--- Exercise data ---

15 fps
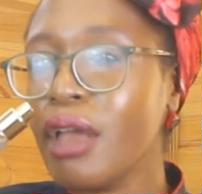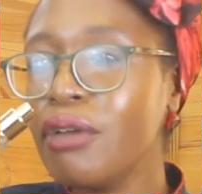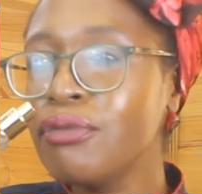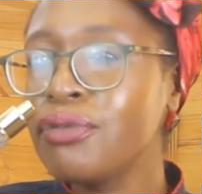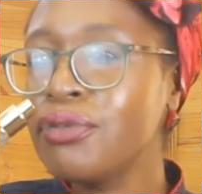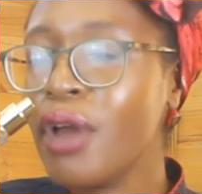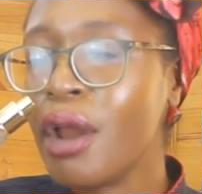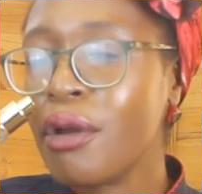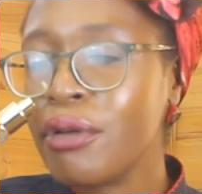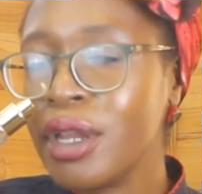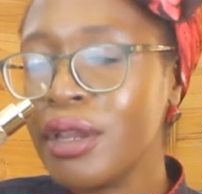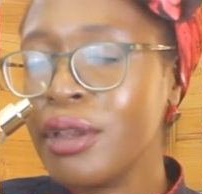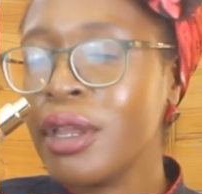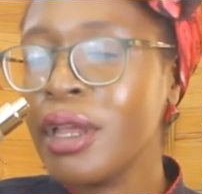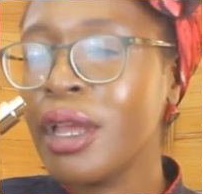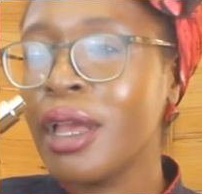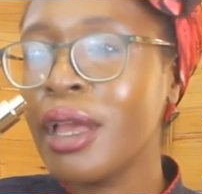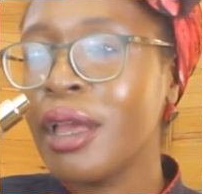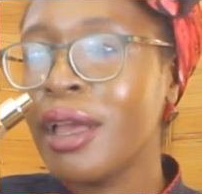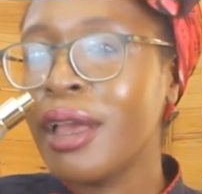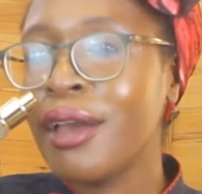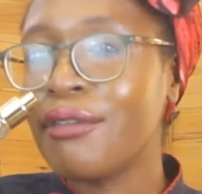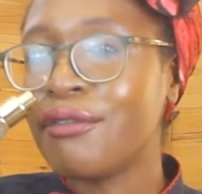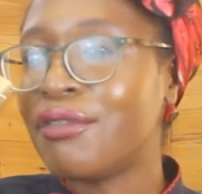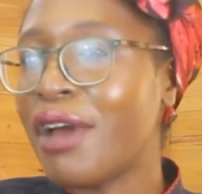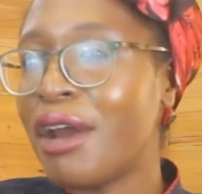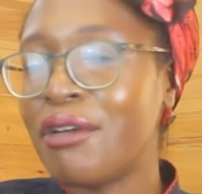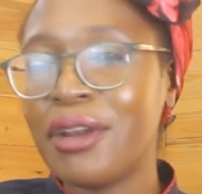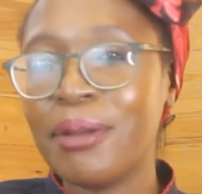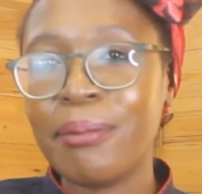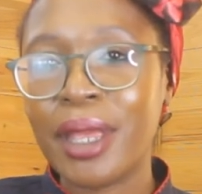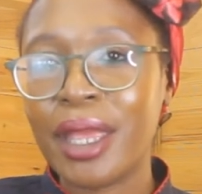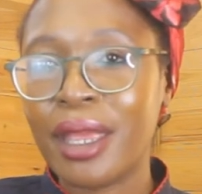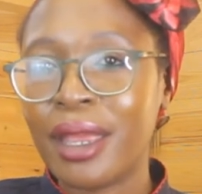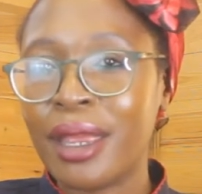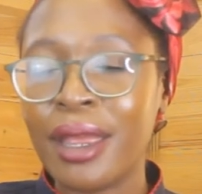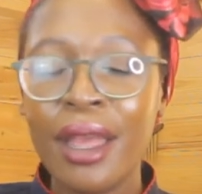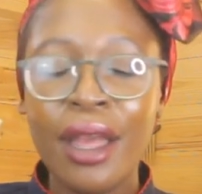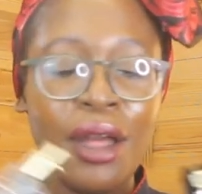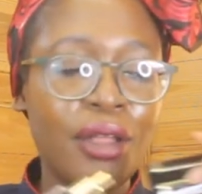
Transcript: Very, very me.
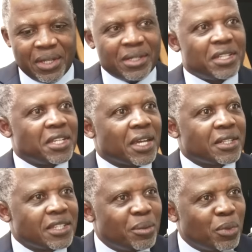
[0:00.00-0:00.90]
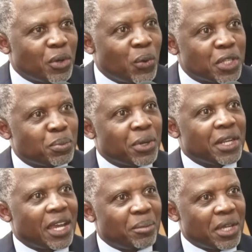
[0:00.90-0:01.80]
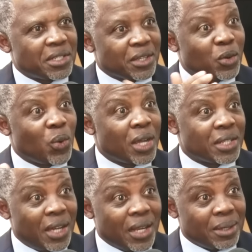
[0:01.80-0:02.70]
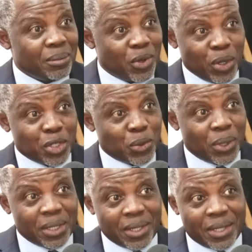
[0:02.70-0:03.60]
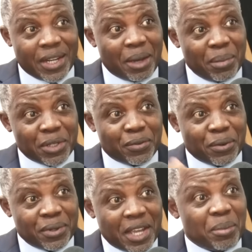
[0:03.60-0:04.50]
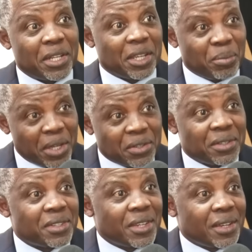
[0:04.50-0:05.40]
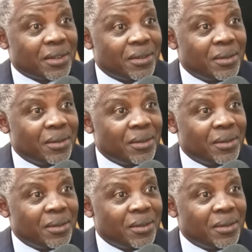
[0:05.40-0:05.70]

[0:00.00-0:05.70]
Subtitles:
detect somebody who is pre-diabetic quite early, knowing too well that the numbers for diabetic patients are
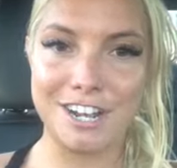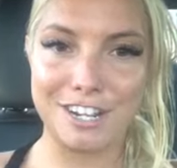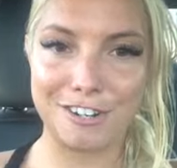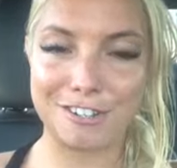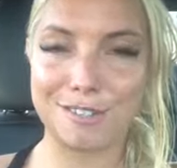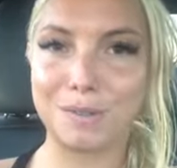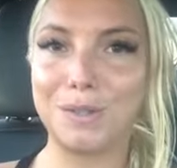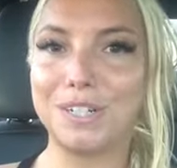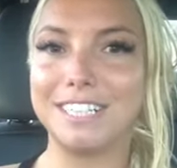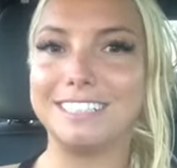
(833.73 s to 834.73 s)
Your
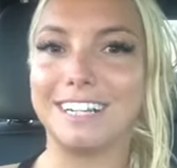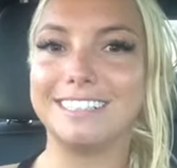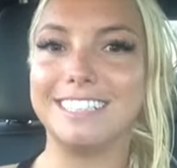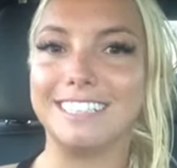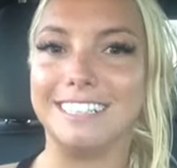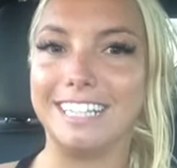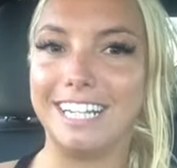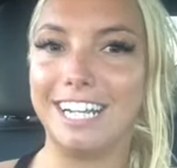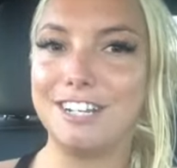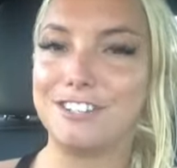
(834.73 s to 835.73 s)
soul doesn't
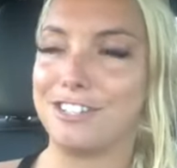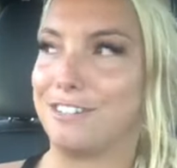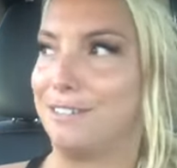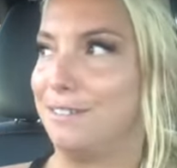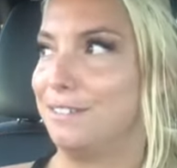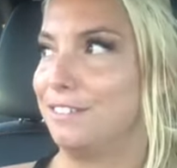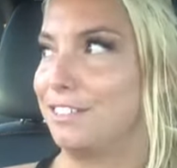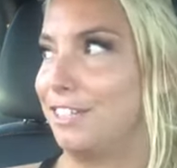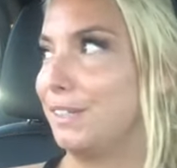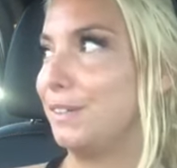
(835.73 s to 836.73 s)
need you
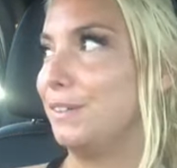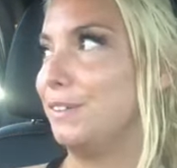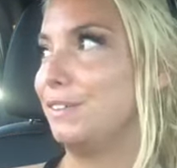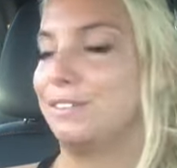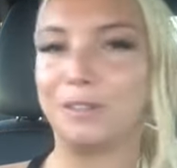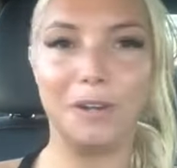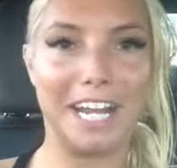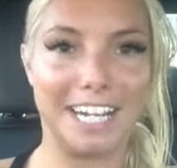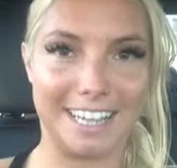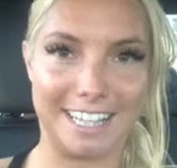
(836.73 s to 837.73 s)
to do
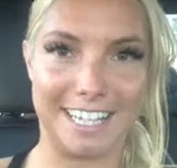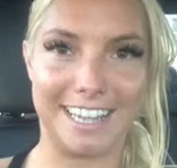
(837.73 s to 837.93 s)
anything.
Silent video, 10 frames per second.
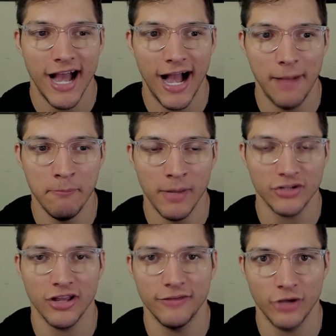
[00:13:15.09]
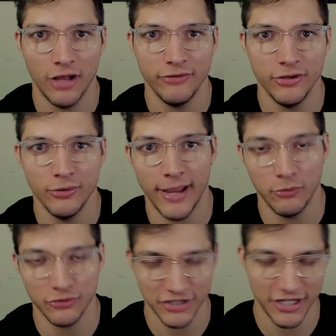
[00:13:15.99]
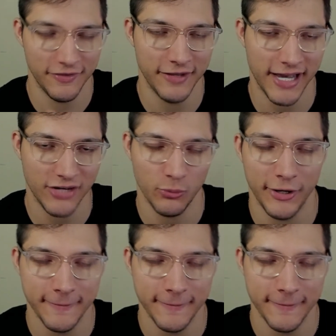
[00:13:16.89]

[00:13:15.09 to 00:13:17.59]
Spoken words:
much love to all of you, and we'll see you on the next one.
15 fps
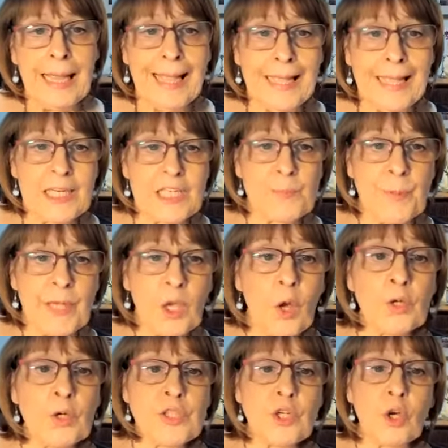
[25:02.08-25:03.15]
And it's
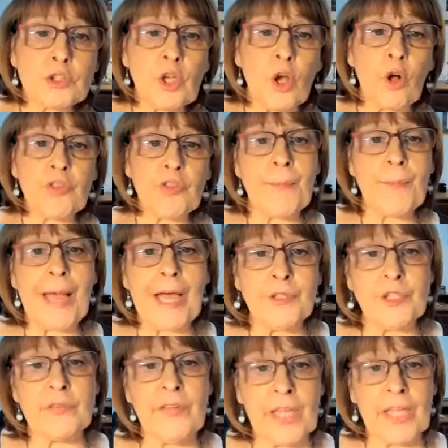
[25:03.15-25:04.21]
because God called them
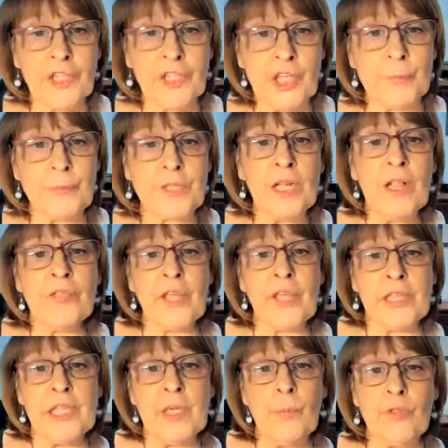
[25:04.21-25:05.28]
out of Egypt
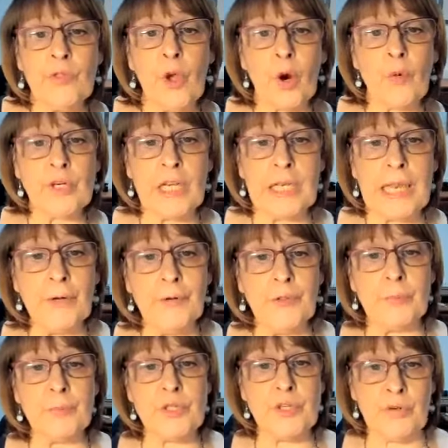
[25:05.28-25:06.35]
that he will not allow
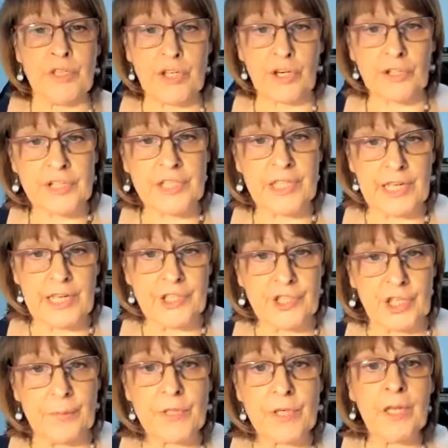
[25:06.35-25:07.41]
them to return to
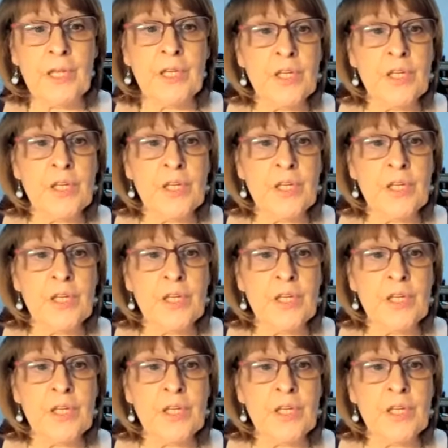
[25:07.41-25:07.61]
Egypt.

---

* Try it: Please copy the data above character for character, skipping any pictures.

* Written solution:
15 fps
Transcript: Very, very me.
[0:00.00-0:00.90]
[0:00.90-0:01.80]
[0:01.80-0:02.70]
[0:02.70-0:03.60]
[0:03.60-0:04.50]
[0:04.50-0:05.40]
[0:05.40-0:05.70]

[0:00.00-0:05.70]
Subtitles:
detect somebody who is pre-diabetic quite early, knowing too well that the numbers for diabetic patients are
(833.73 s to 834.73 s)
Your
(834.73 s to 835.73 s)
soul doesn't
(835.73 s to 836.73 s)
need you
(836.73 s to 837.73 s)
to do
(837.73 s to 837.93 s)
anything.
Silent video, 10 frames per second.
[00:13:15.09]
[00:13:15.99]
[00:13:16.89]

[00:13:15.09 to 00:13:17.59]
Spoken words:
much love to all of you, and we'll see you on the next one.
15 fps
[25:02.08-25:03.15]
And it's
[25:03.15-25:04.21]
because God called them
[25:04.21-25:05.28]
out of Egypt
[25:05.28-25:06.35]
that he will not allow
[25:06.35-25:07.41]
them to return to
[25:07.41-25:07.61]
Egypt.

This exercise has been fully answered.